- **Given entries**:

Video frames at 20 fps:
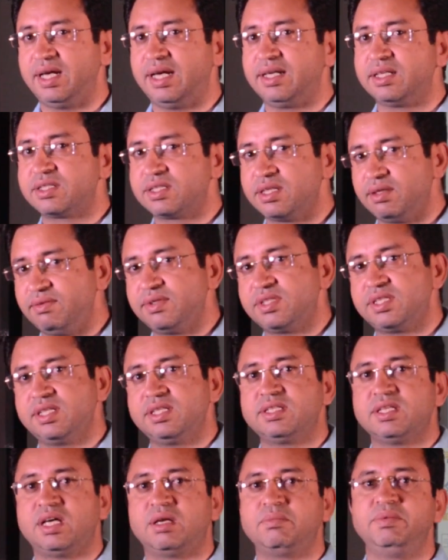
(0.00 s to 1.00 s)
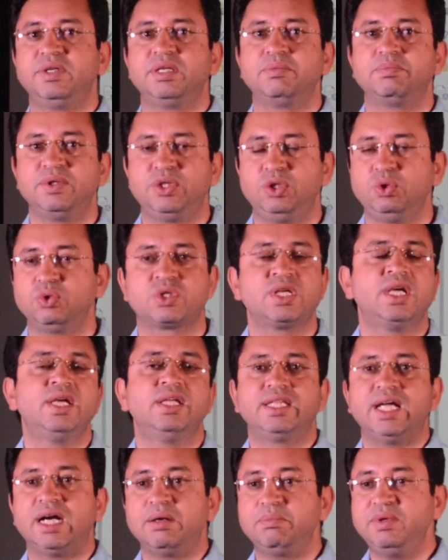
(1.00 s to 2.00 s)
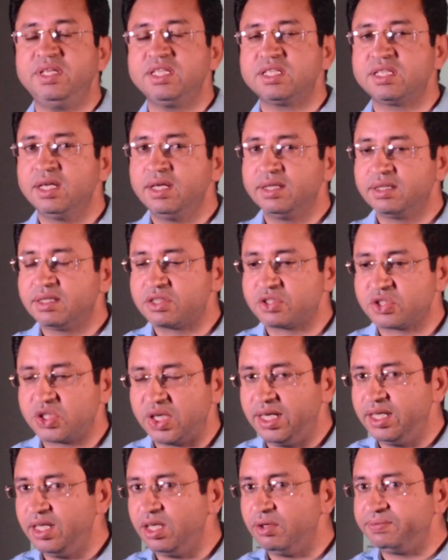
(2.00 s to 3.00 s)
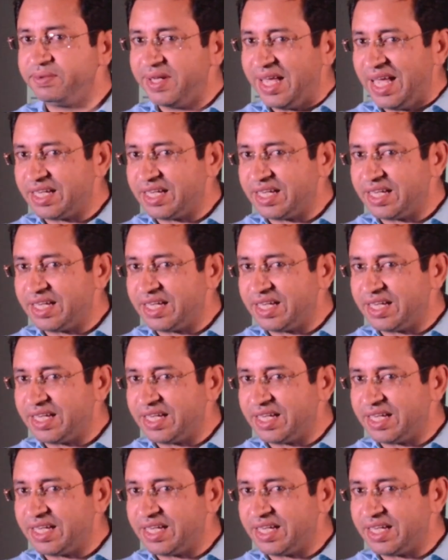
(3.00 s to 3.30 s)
and services are being produced. That means the study of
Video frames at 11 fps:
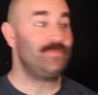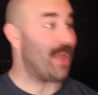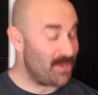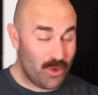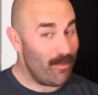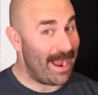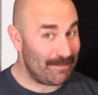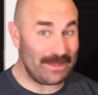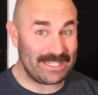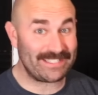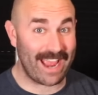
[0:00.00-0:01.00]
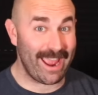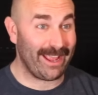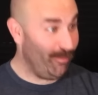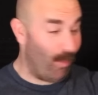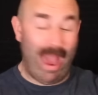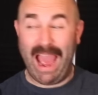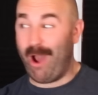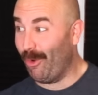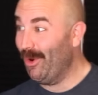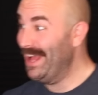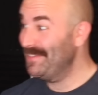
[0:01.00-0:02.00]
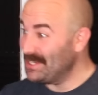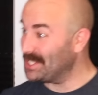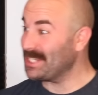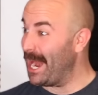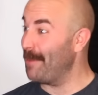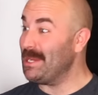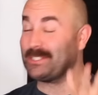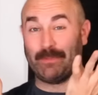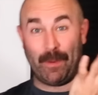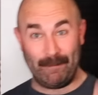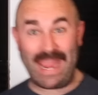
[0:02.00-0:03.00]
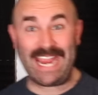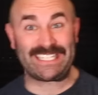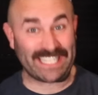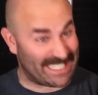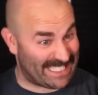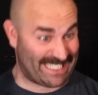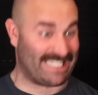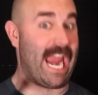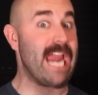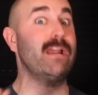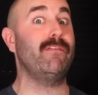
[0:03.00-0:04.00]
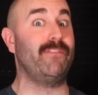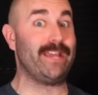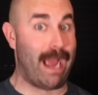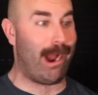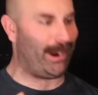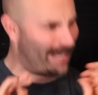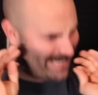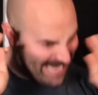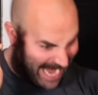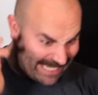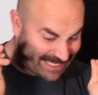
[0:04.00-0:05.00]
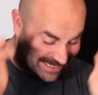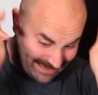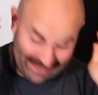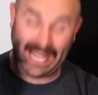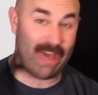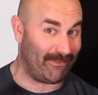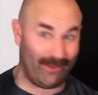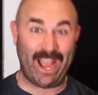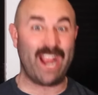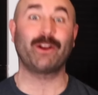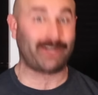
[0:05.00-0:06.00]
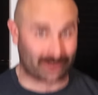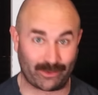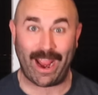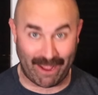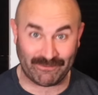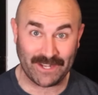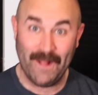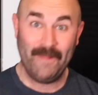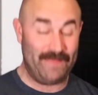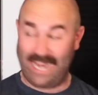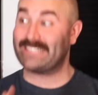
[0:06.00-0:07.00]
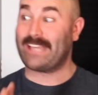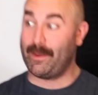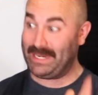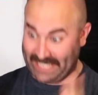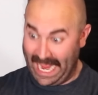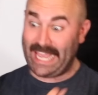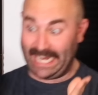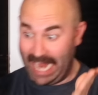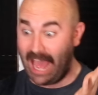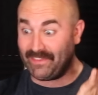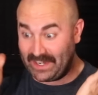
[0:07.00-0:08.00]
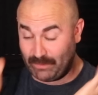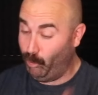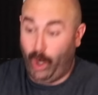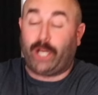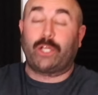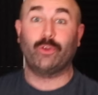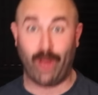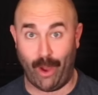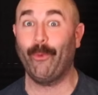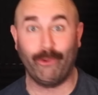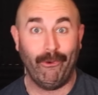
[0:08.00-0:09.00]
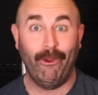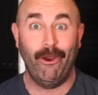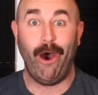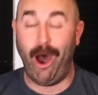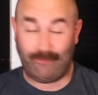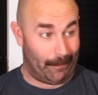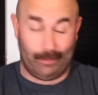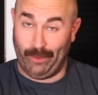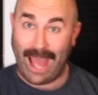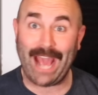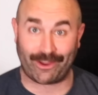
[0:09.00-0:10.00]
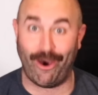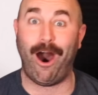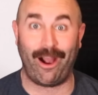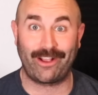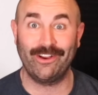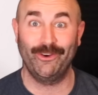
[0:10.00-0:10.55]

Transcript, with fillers: Now you might be saying, wow, this has got to be some amazing state of the art, next level aircraft that is going to be taking on the workload of a Blackhawk.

- **Exercise details**: Please leave out the pictures while you copy exactly the lines from the one containing "[0:07.00-0:08.00]" through the end of the records.

- **Written reply**:
[0:07.00-0:08.00]
[0:08.00-0:09.00]
[0:09.00-0:10.00]
[0:10.00-0:10.55]

Transcript, with fillers: Now you might be saying, wow, this has got to be some amazing state of the art, next level aircraft that is going to be taking on the workload of a Blackhawk.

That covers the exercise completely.